The town officials asked the police to remove him, but they said they couldn’t do that. He stood next to the ATM at night and the coffee shop in the morning. On Sunday, he went to church and sat in the front. When he got up for the host, he crossed his arms over his chest. They asked him if he was baptized, and he said he didn’t know. At the town square on July 4th, the teenagers threw firecrackers at him. On Saint Patrick’s Day, he stood outside the pub and had a beer dumped on his head. On Valentine’s Day, he stood at the crosswalk after school, and a girl gave him a card with little heart candies. He stood in the parking lot at a wedding, and a sister pushed him, saying no no no no no.

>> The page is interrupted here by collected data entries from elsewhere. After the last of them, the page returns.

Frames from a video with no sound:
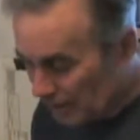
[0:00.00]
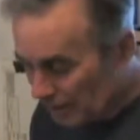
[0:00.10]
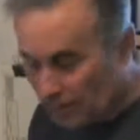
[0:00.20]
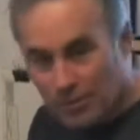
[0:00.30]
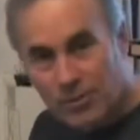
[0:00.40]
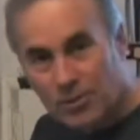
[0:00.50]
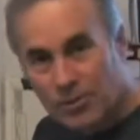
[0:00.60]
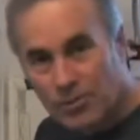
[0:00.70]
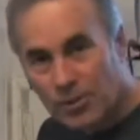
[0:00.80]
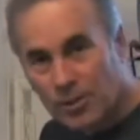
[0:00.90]
I was going to
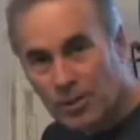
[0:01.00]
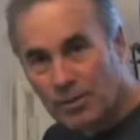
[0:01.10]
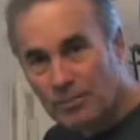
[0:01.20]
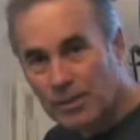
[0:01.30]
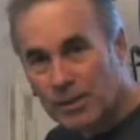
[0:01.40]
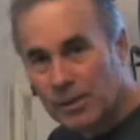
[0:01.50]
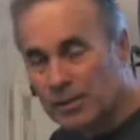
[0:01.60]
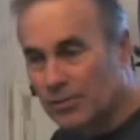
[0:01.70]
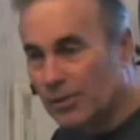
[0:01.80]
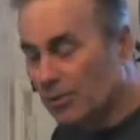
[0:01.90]
run a
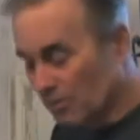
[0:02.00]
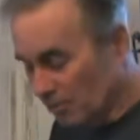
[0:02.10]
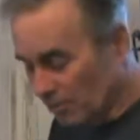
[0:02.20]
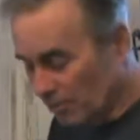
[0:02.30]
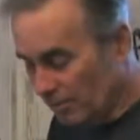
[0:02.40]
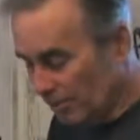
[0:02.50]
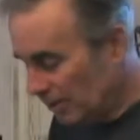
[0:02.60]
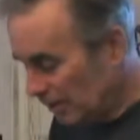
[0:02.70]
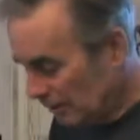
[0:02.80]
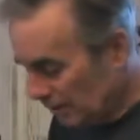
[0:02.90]
electric horn,
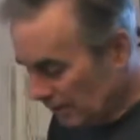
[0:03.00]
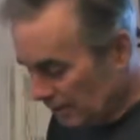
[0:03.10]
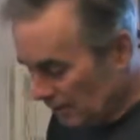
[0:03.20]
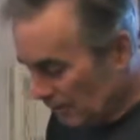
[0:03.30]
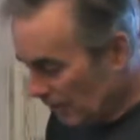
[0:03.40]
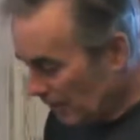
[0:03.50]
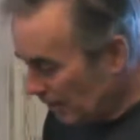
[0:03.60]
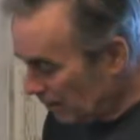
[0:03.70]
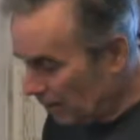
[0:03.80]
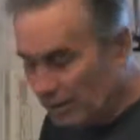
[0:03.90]
but
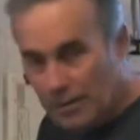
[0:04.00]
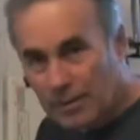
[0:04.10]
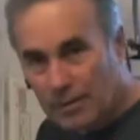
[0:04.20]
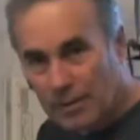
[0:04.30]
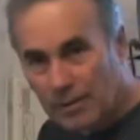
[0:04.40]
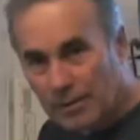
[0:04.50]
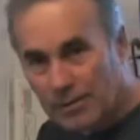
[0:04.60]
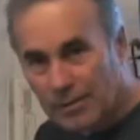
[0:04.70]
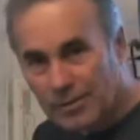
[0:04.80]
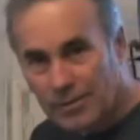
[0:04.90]
you know, the little
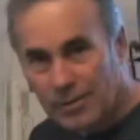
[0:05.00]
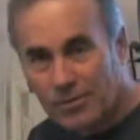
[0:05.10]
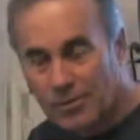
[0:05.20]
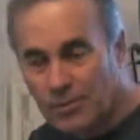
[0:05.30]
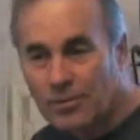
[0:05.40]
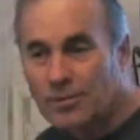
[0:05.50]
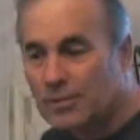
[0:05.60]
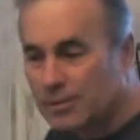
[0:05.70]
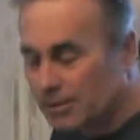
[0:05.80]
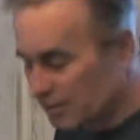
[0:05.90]
electric
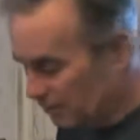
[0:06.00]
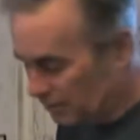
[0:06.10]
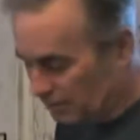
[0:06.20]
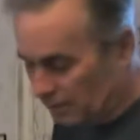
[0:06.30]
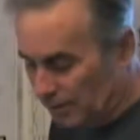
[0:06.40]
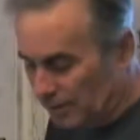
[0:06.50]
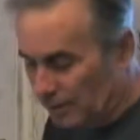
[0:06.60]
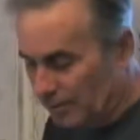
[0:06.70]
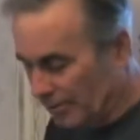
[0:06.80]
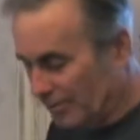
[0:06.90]
horns
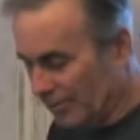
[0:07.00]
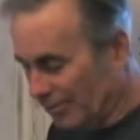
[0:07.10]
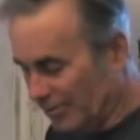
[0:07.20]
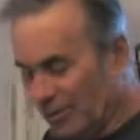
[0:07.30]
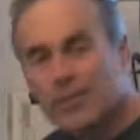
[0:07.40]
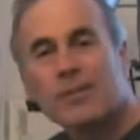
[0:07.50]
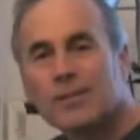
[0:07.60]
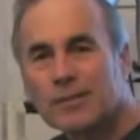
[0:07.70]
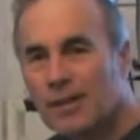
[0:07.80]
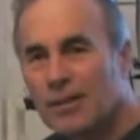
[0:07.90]
don't really
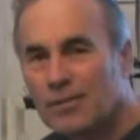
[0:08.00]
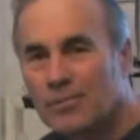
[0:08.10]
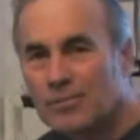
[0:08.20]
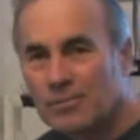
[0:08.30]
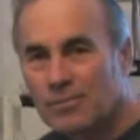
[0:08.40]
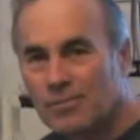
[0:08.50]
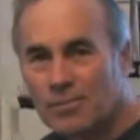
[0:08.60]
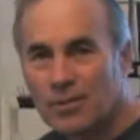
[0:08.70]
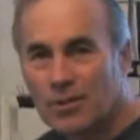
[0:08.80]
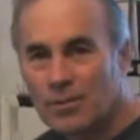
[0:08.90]
sound
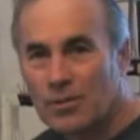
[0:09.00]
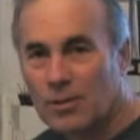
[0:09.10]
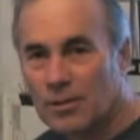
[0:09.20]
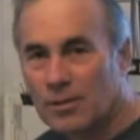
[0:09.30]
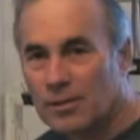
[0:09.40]
what I wanted.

They tried to do a news story on Dead Ed, but he said he didn’t have answers to any of their questions. He went to the hospital and was throwing up in the bushes outside. They said they wished they could help him, but their hands were tied, so they called the police. The police locked him up for the night, indecent something. Someone had to give him a zap in the morning because he wouldn’t leave the “god-damned” cell. When the chief asked Dead Ed if he knew he was breaking the law, Dead Ed said he didn’t know.
He stood on top of the landfill and underneath the banner that said Welcome Home, David! Some people started passing around a petition to have him removed, but the police said they couldn’t do that. In the summer, he stood outside the movie theater, and in the winter, he stood outside the gym. On the lawn at a party, some kids pulled out their phones and asked Dead Ed why he wore the sign. He smiled and said he didn’t know. A few weeks later an old couple came to town and hugged Dead Ed and cried. The three of them looked like one big wrinkly tree in the wind. That night, when the sun went down, he stood in the middle of main street, and everyone woke up to find him dead in the road with the sign swinging from the traffic light above. They took the sign down and blinked.